** Provided data follows **

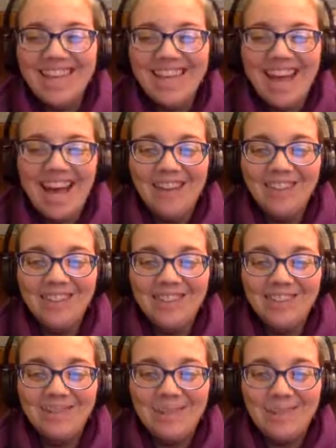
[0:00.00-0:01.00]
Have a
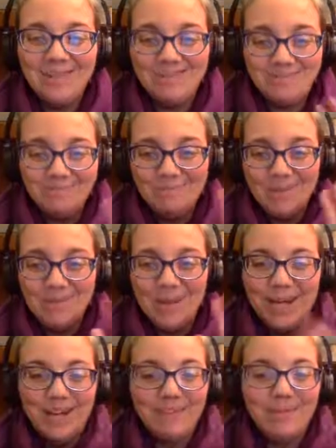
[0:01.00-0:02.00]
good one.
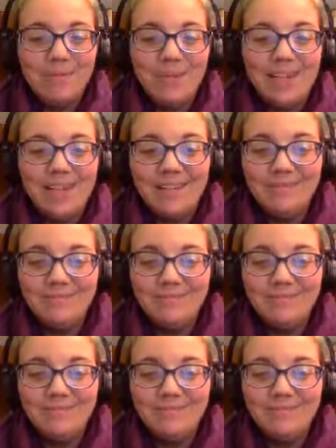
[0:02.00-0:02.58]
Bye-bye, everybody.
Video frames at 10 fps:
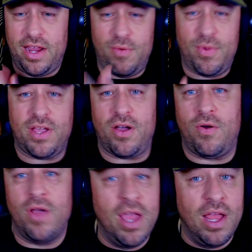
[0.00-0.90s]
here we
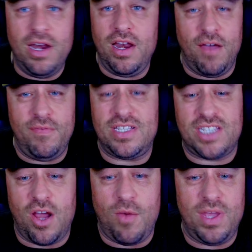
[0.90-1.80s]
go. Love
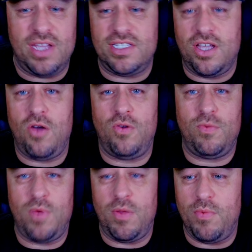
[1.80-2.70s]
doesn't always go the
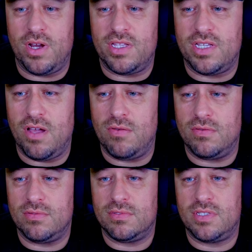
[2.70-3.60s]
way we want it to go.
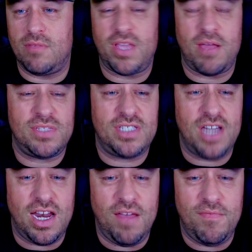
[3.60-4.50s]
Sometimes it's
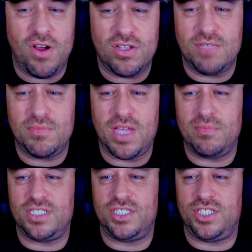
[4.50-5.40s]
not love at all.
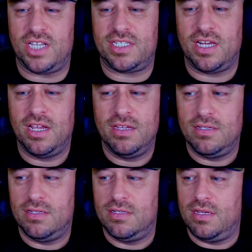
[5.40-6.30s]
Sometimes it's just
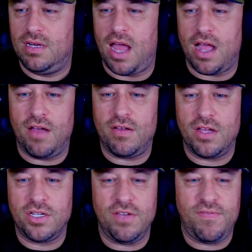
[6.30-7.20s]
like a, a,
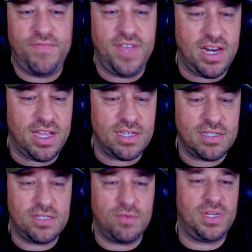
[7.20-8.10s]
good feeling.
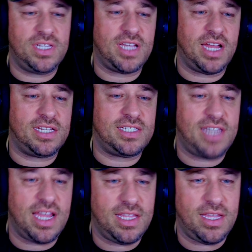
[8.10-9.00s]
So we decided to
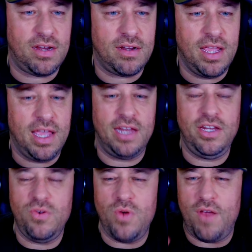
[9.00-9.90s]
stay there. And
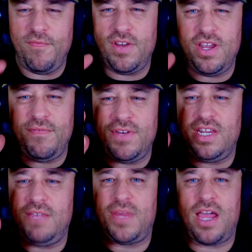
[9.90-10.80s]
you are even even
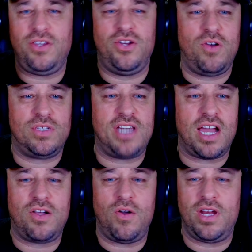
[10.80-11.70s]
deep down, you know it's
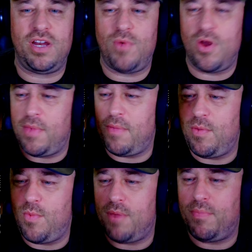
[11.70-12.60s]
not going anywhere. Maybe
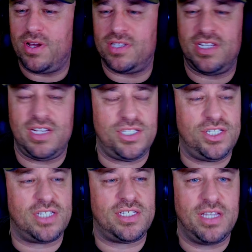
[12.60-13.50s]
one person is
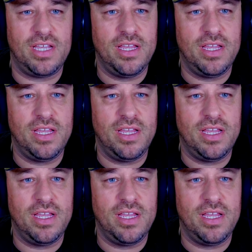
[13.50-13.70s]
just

** End of Provided data **
** Provided data follows **

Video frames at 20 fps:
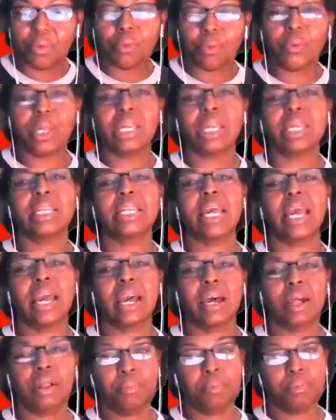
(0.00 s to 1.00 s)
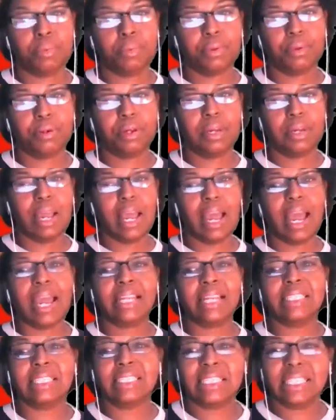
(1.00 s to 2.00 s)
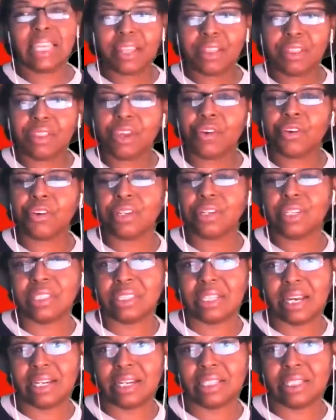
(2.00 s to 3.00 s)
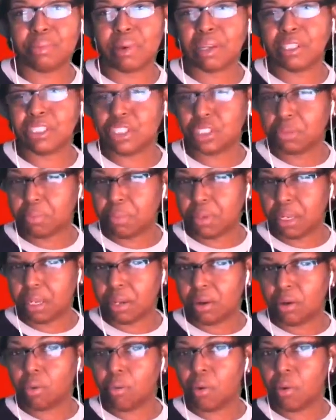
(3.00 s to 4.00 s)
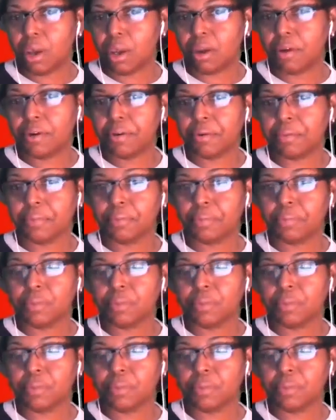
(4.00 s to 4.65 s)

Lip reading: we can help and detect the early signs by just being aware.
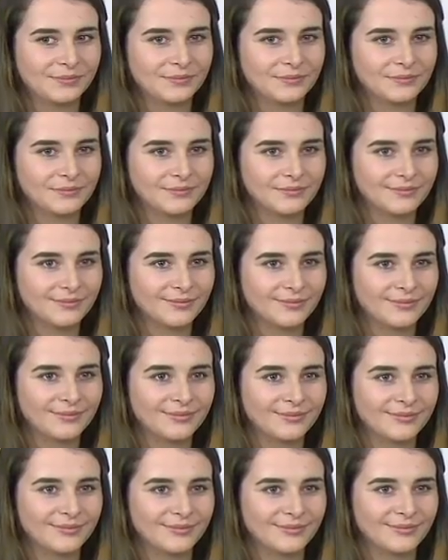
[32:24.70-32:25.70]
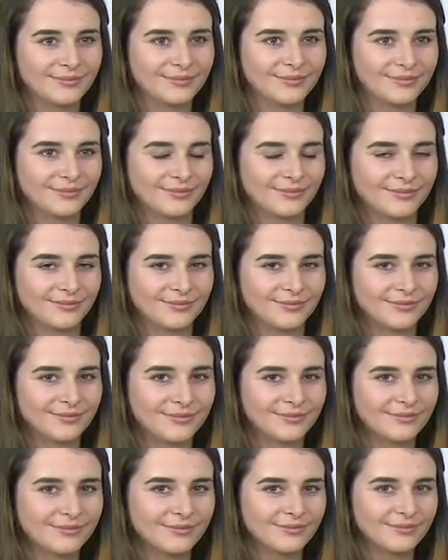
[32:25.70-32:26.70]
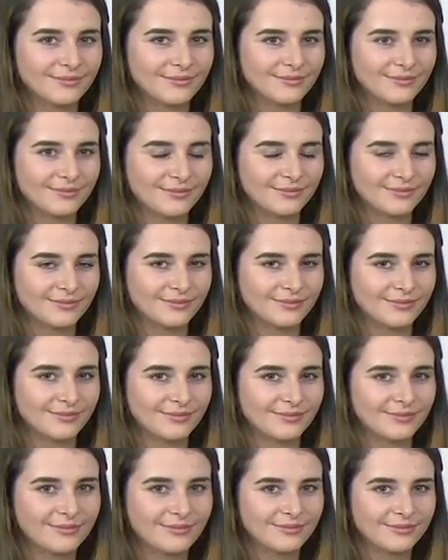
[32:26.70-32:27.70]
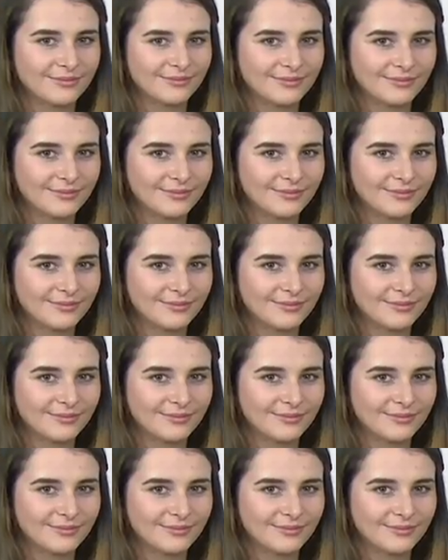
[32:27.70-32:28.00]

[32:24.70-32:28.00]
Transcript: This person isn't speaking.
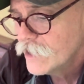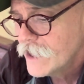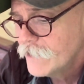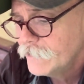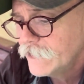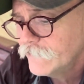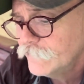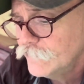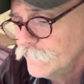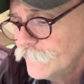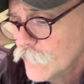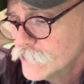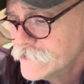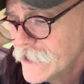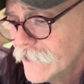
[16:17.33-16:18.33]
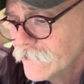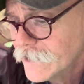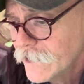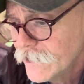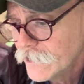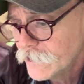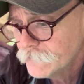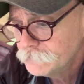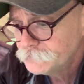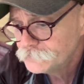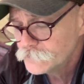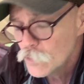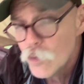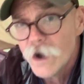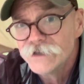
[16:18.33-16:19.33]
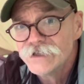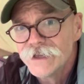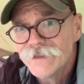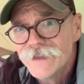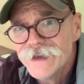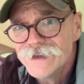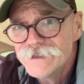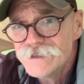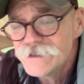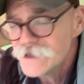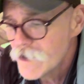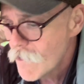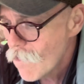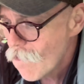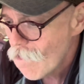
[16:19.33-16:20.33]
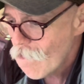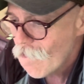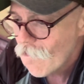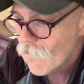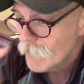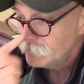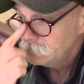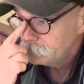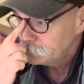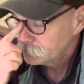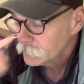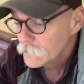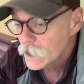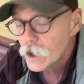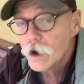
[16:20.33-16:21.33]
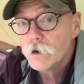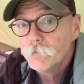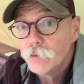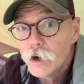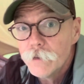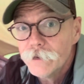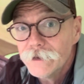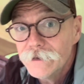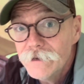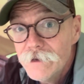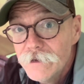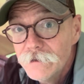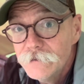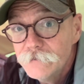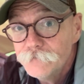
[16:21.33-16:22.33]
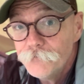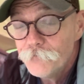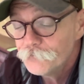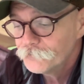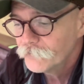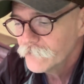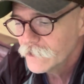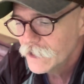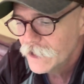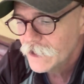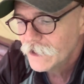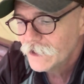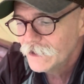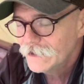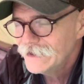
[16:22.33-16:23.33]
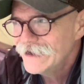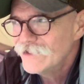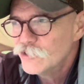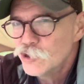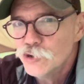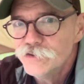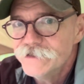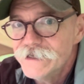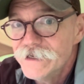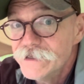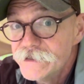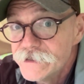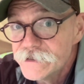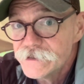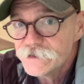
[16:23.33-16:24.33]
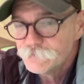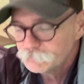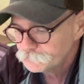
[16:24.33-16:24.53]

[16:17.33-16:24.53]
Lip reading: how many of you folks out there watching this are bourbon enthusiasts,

** End of Provided data **

From the data above, return exactly the lines from the one with "(4.00 s to 4.65 s)" up to and including the one with "Lip reading: how". Pictures do not go in the copy.

(4.00 s to 4.65 s)

Lip reading: we can help and detect the early signs by just being aware.
[32:24.70-32:25.70]
[32:25.70-32:26.70]
[32:26.70-32:27.70]
[32:27.70-32:28.00]

[32:24.70-32:28.00]
Transcript: This person isn't speaking.
[16:17.33-16:18.33]
[16:18.33-16:19.33]
[16:19.33-16:20.33]
[16:20.33-16:21.33]
[16:21.33-16:22.33]
[16:22.33-16:23.33]
[16:23.33-16:24.33]
[16:24.33-16:24.53]

[16:17.33-16:24.53]
Lip reading: how many of you folks out there watching this are bourbon enthusiasts,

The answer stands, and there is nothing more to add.